Jarana urges transformation in telecoms industry
South African Airways (SAA)-bound Vuyani Jarana says the local telecommunications industry can do more to promote transformational issues.
He was speaking on the sidelines of the Responsible Global Business Forum, currently under way in Sandton, Johannesburg.
Yesterday, Vodacom officially confirmed that Jarana had tendered his resignation as chief officer of Vodacom Business, but National Treasury had already announced his appointment as SAA CEO on 3 August. After 22 years at Vodacom, he will serve a notice period before leaving the organisation to join the national carrier.

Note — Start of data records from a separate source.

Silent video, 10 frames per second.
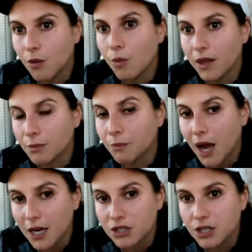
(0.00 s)
with
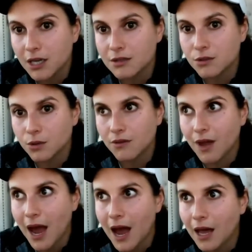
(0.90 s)
blockchain sort of
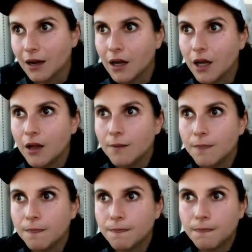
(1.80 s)
at
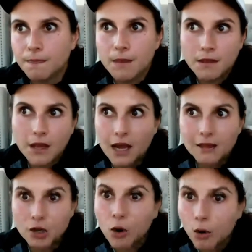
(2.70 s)

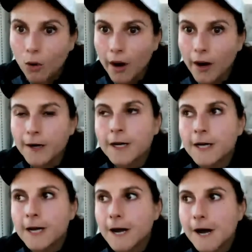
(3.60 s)
the core,
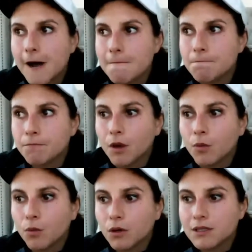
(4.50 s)

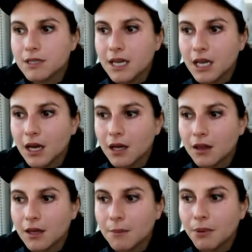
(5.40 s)
we're seeing
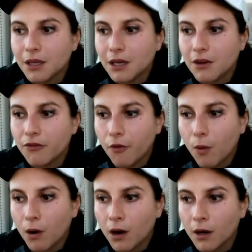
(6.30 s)
the ability
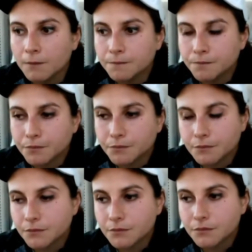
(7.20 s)
for
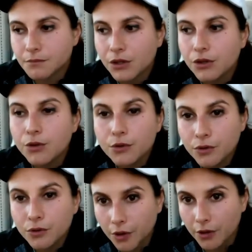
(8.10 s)

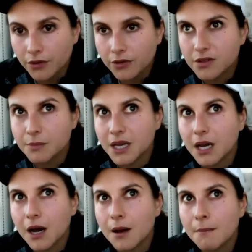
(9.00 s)
users to
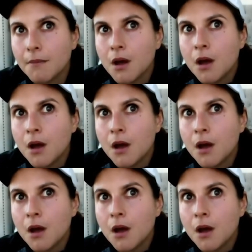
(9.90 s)
become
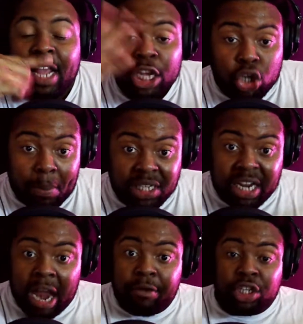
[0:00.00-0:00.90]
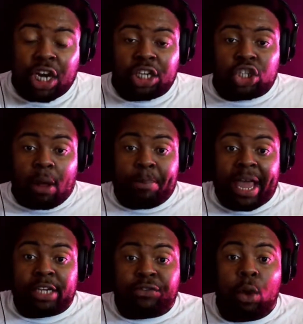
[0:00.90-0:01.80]
So Mr. Aaron Judge is on
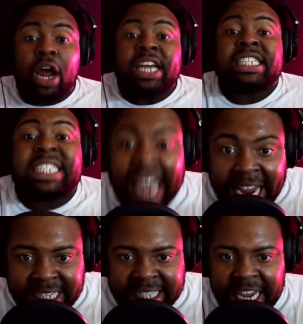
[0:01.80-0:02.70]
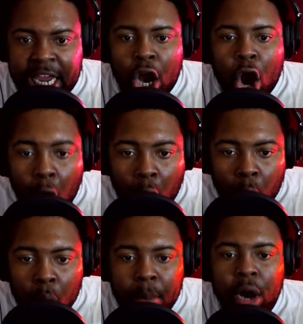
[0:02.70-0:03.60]
pace for 60
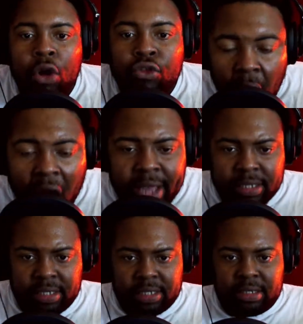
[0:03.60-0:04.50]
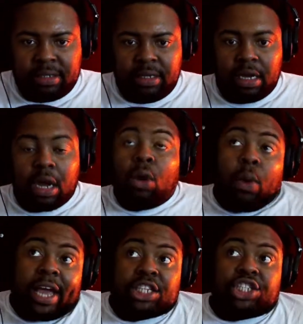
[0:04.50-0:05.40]
home runs,
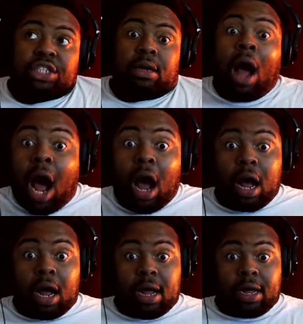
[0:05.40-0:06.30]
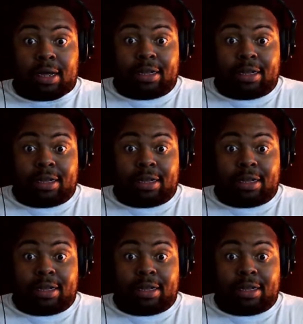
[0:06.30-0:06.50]
which oh,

"I have my own regrets in the industry - one of the key things being how we are shaping the industry to respond to transformational and developmental issues, whether it's in healthcare, education or agriculture or delivering smart cities. Industry needs to help the continent to leapfrog its own development cycle - we need to see more digital solutions creating possibilities.
"Those are the things that are more powerful in the industry and the country needs [them]. Being at the cutting edge of that and striving towards better are some of the things I will definitely be nostalgic about," he told ITWeb.

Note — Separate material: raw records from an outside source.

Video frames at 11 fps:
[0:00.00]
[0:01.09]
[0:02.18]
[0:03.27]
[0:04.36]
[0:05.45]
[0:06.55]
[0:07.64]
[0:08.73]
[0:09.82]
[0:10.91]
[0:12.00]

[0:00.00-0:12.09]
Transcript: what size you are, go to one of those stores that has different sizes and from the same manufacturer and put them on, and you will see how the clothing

Jarana joined Vodacom as network controller in 1995 and served in a number of executive positions, culminating in his appointment as chief officer of Vodacom Business in September 2012.
Speaking on his departure, after over two decades at the telco, Jarana said he has no doubt the enterprise division of Vodacom will continue to prosper.
"There is strength at Vodacom as well as in the industry. Also, the company has very clear structures of how things are done and there are built-in strategies that can allow a suitable candidate to take the division forward."
Following his appointment at the airline, National Treasury said Jarana has built a solid and transformed organisation, with emphasis on both top-line business growth as well as margin expansion.
"Part of [accepting this position] is appreciating the level of complexity of the business case, but also having a deep understanding of it. The main challenge is ensuring the airline resolves its issues as a revenue-generating commercial business. National Treasury, the board and the executive need to act in unison to turn it around, which can be done," Jarana noted.